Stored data

____________

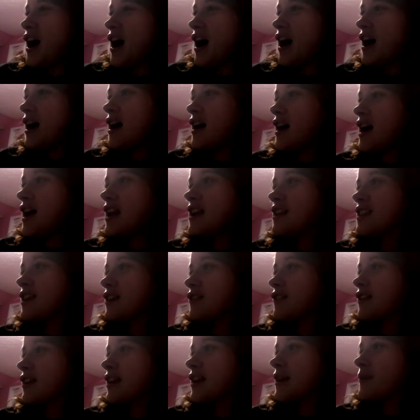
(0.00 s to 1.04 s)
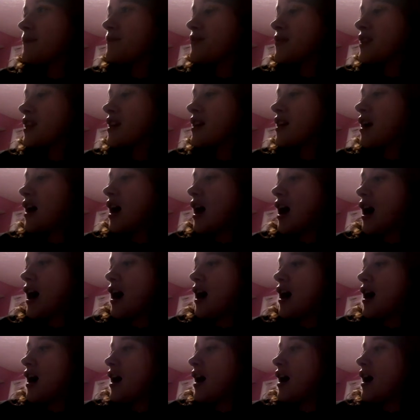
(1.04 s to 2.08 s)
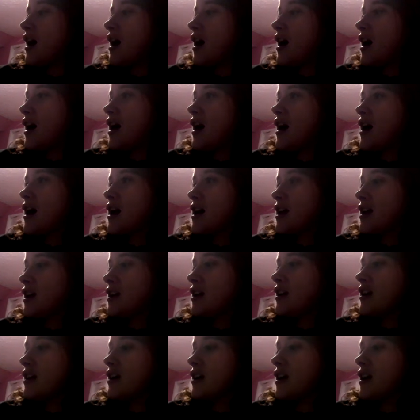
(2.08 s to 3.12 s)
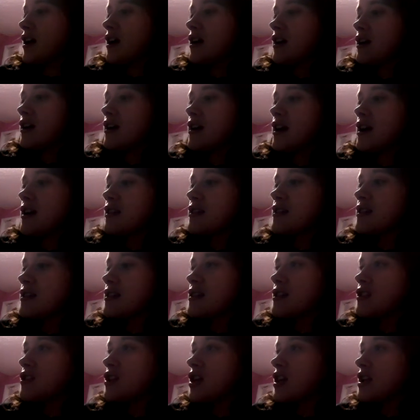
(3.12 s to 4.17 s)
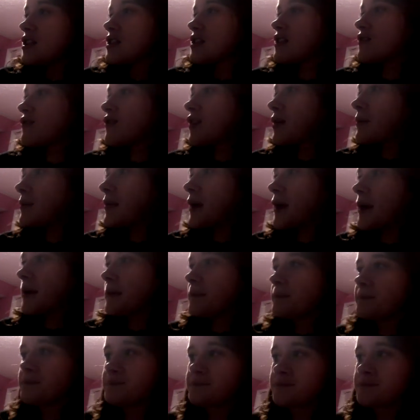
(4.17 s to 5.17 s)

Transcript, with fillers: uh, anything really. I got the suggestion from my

____________

Problem to work on >> Copy the preceding data in full and word for word, dropping its pictures.

Problem solution >>
(0.00 s to 1.04 s)
(1.04 s to 2.08 s)
(2.08 s to 3.12 s)
(3.12 s to 4.17 s)
(4.17 s to 5.17 s)

Transcript, with fillers: uh, anything really. I got the suggestion from my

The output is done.